You're not prepared to debate the assumptions you made in the questions you asked in your original post. You're not even prepared to admit you made assumptions. You seem to be starting from the point that all your assumptions are neutral, not up for questions or debate, or even to acknowledge that you made them.

I'm not going to continue this discussion

Evidently you are not.

[identity profile] ex-ajhalluk585.livejournal.com 2005-08-31 09:07 pm (UTC)(link)
She isn't. Check below. Don't worry. To my certain knowledge this is the fourth fandom to which she has brought her own special debating skills (and to two other cross-fandom forums to boot). From Kabul to Kamchatschka, from Kandahar to Kansas, wherever two or more fen are gathered together, they shall debate whether [livejournal.com profile] yonmei is Wrong but Wromatic, or Right but Repulsive.

[identity profile] ex-ajhalluk585.livejournal.com 2005-08-31 07:48 pm (UTC)(link)
But has anyone, ever, inquired whether Commander Marlow's parenting skills and his job are perhaps one reason why the Marlow children are as they are?

You mean,I presume, apart from a statistically significant percentage of this community in various pubs around the country, in various piss-ups at which I have been personally present?

What culture are you talking about here? The "culture" in which Antonia Forest's works are a vital and important text? Well, if you're proposing to interrogate them, in the words of Anthony Merrick "that's half an hour of your life accounted for, then".

In what "culture" is it a "given" to demand the above, and why do you assume that that culture reads onto this culture, without pause for consideration?

Your culture may be inordinately sexist - in which case I offer you my sincere condolences - but I'm from Lancashire.
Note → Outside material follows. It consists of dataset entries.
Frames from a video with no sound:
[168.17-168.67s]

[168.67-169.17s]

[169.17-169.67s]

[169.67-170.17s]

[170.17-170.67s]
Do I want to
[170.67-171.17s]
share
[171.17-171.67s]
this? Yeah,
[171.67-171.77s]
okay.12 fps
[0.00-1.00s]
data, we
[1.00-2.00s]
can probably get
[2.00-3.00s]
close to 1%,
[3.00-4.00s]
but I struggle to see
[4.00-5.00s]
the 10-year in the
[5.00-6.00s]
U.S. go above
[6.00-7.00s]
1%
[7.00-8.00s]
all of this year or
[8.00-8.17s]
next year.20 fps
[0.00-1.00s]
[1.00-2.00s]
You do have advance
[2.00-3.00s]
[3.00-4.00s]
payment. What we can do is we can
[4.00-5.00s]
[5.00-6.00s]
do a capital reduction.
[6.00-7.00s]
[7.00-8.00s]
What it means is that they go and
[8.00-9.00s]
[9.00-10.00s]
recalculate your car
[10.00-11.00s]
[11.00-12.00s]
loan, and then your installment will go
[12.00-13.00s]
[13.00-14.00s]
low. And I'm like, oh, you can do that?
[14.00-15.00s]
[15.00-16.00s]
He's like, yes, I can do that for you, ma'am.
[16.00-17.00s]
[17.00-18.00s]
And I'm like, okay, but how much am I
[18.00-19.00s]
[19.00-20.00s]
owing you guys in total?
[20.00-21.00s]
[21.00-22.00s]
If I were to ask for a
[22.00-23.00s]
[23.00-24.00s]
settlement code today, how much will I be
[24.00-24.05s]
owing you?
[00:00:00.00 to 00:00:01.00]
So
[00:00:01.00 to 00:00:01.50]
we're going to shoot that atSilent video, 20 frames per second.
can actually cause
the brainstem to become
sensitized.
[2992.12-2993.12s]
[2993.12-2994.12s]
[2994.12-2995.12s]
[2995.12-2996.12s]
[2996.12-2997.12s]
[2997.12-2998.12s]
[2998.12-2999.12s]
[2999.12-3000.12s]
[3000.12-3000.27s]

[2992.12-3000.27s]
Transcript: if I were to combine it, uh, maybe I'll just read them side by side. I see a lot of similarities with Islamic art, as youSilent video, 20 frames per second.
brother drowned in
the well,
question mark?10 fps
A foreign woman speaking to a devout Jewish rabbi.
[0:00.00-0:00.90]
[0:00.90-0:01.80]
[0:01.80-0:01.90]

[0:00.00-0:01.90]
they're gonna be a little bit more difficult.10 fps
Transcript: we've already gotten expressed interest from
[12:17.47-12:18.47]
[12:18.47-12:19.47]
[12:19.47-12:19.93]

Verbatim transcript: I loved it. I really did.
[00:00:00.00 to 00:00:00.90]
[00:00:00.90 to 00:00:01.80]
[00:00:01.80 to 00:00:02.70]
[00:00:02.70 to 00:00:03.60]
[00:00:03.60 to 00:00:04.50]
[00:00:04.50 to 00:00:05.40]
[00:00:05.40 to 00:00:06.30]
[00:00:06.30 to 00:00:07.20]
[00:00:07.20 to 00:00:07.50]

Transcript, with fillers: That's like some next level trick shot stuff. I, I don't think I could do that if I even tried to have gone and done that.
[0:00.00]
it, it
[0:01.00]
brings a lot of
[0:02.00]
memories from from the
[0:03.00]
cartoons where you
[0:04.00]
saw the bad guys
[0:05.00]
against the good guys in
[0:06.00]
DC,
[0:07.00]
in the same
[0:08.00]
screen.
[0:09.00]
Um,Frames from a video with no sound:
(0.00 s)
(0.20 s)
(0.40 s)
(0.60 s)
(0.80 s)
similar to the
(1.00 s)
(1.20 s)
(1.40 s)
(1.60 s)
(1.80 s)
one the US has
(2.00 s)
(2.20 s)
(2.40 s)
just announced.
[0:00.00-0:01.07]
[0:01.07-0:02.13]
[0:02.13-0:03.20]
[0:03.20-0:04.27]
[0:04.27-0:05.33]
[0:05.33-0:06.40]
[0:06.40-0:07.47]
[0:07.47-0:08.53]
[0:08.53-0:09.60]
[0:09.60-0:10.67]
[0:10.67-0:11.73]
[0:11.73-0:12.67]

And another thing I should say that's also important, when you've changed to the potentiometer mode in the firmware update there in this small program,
[identity profile] yonmei.livejournal.com 2005-08-31 08:06 pm (UTC)(link)
...okay.

Walking away from this conversation now.

[identity profile] ex-ajhalluk585.livejournal.com 2005-08-31 08:25 pm (UTC)(link)
Ah? In Earth language, losing the argument?

[identity profile] yonmei.livejournal.com 2005-09-02 10:06 am (UTC)(link)
Yes.

Sometimes it's better to lose the argument than to have the argument, because nobody wins.

Or, in Gallifreyan language: "A coward. Any day."